When confirmation is required, the adapter issues a confirmation token that the client must include in a retry request. See Confirmation Token Specification for token generation, validation, and lifecycle requirements.

Step 1: Initial Request

{
  operation: "delete_repo",
  params: { owner: "acme", repo: "widgets" }
}

Step 2: Confirmation Required Response

{
  "success": false,
  "error": {
    "code": "CONFIRMATION_REQUIRED",
    "message": "This operation requires confirmation",
    "details": {
      "operation": "delete_repo",
      "danger_level": "destructive",
      "reasons": [
        "Permanently removes repository and all contents",
        "Cannot be recovered after grace period"
      ],
      "confirmation_message": "Delete repository 'acme/widgets'? This cannot be undone.",
      "confirmation_token": "conf_abc123xyz",
      "expires_at": "2026-01-28T12:05:00Z"
    }
  }
}

Step 3: Confirmed Request

{
  operation: "delete_repo",
  params: {
    owner: "acme",
    repo: "widgets",
    _confirmation: "conf_abc123xyz"
  }
}

4.4 Denial Response

When an operation is denied due to trust/danger mismatch:

{
  "success": false,
  "error": {
    "code": "PERMISSION_DANGER_LEVEL_DENIED",
    "message": "Operation 'bulk_delete' (danger: dangerous) denied for adapter trust level 'validated'",
    "details": {
      "operation": "bulk_delete",
      "danger_level": "dangerous",
      "adapter_trust": "validated",
      "minimum_trust_required": "community_reviewed",
      "reasons": [
        "Affects multiple resources",
        "Cannot be undone"
      ]
    }
  }
}

Note: The PERMISSION_DANGER_LEVEL_DENIED error code is introduced by this specification and should be added to the Error Codes Specification as a future extension under the PERMISSION_ category.


5. Automatic Lockdown

5.1 Pattern-Based Classification

Systems SHOULD automatically classify operations based on naming patterns:

# Gatekeeper configuration
danger_patterns:
  dangerous:
    - "force_*"           # Force operations
    - "*_permanently"     # Permanent actions
    - "bulk_delete*"      # Bulk deletion
    - "override_*"        # Safety overrides
    - "bypass_*"          # Validation bypass

  forbidden:
    - "drop_*"            # Drop database/table
    - "delete_all*"       # Delete all records
    - "truncate_*"        # Truncate operations
    - "reset_*"           # Reset to factory
    - "destroy_*"         # Destroy operations

Pattern precedence: When an operation matches multiple patterns at different danger levels, the highest danger level applies.
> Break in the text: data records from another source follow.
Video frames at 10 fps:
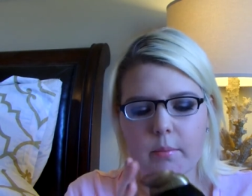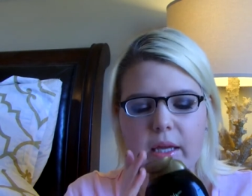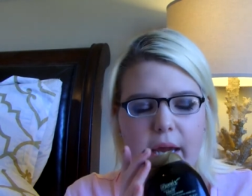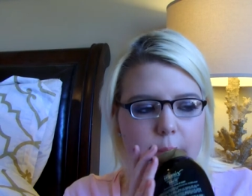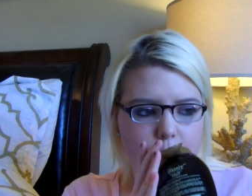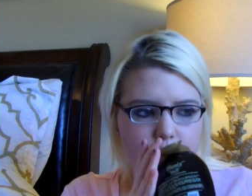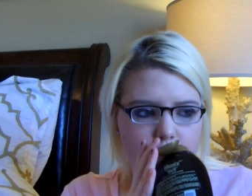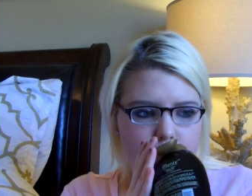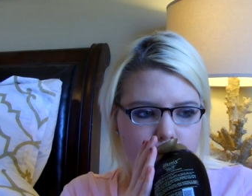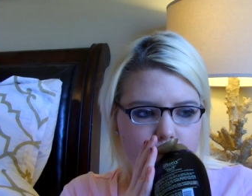But yeah,
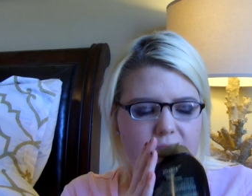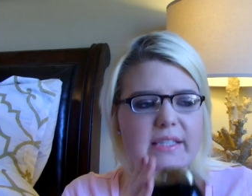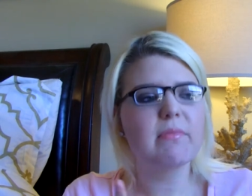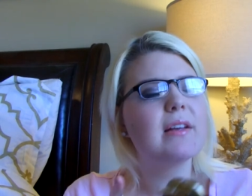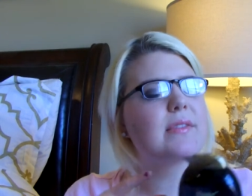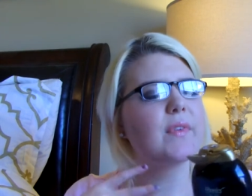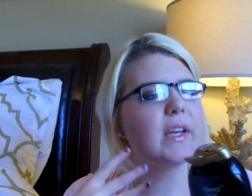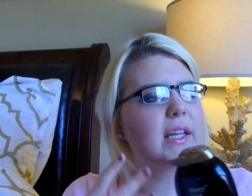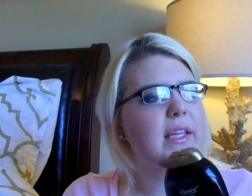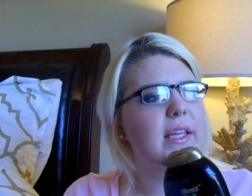it smells
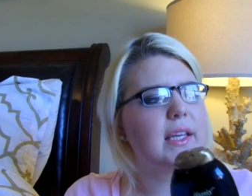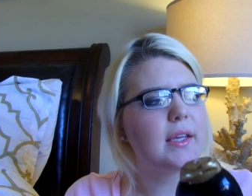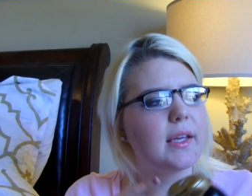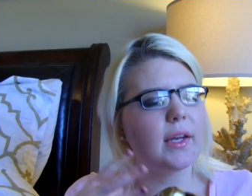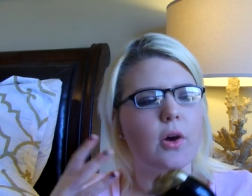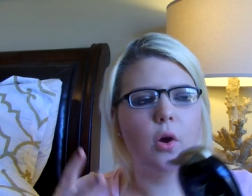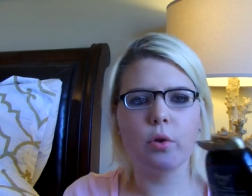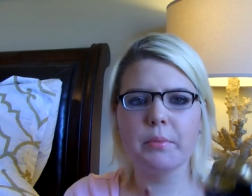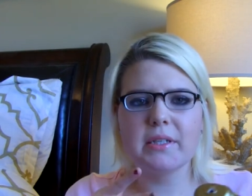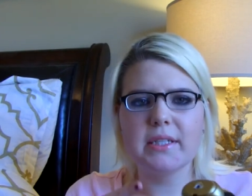vanilla and
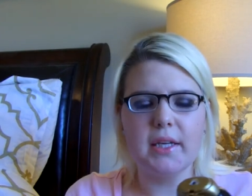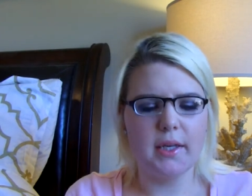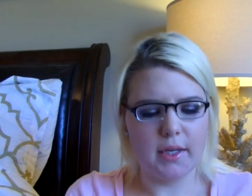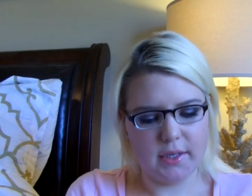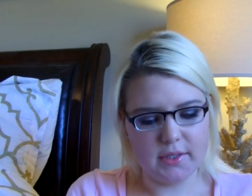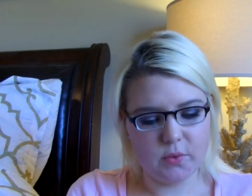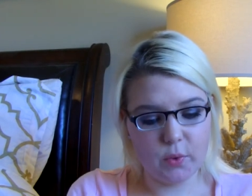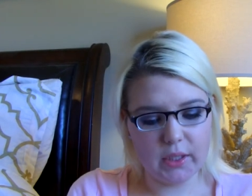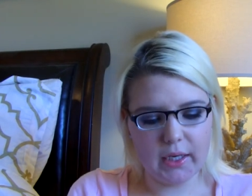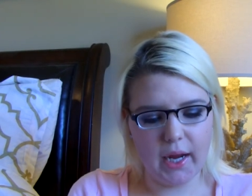almondy, and it's
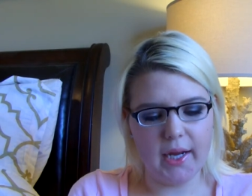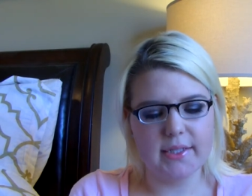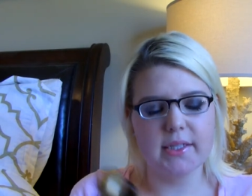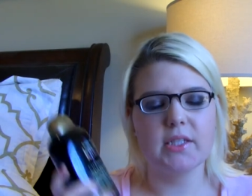really nice.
For example, force_delete_all matches both force_* (dangerous, level 3) and delete_all* (forbidden, level 4), so it defaults to forbidden.

5.2 Lockdown Behavior

When an operation matches a dangerous pattern:

  1. Classification - Operation tagged with inferred danger level
  2. Warning - LLM/user warned of danger classification
  3. Confirmation - Appropriate confirmation level applied
  4. Audit - Operation attempt logged regardless of outcome

5.3 Override Mechanism

Explicit danger declarations in the adapter schema override pattern matching:

operations:
  execute:
    - name: force_sync
      maps_to: "POST /sync?force=true"
      description: "Force synchronization (safe, just skips cache)"
      danger:
        level: safe  # Overrides pattern match for "force_*"
        reasons:
          - "Force flag only bypasses cache, no data risk"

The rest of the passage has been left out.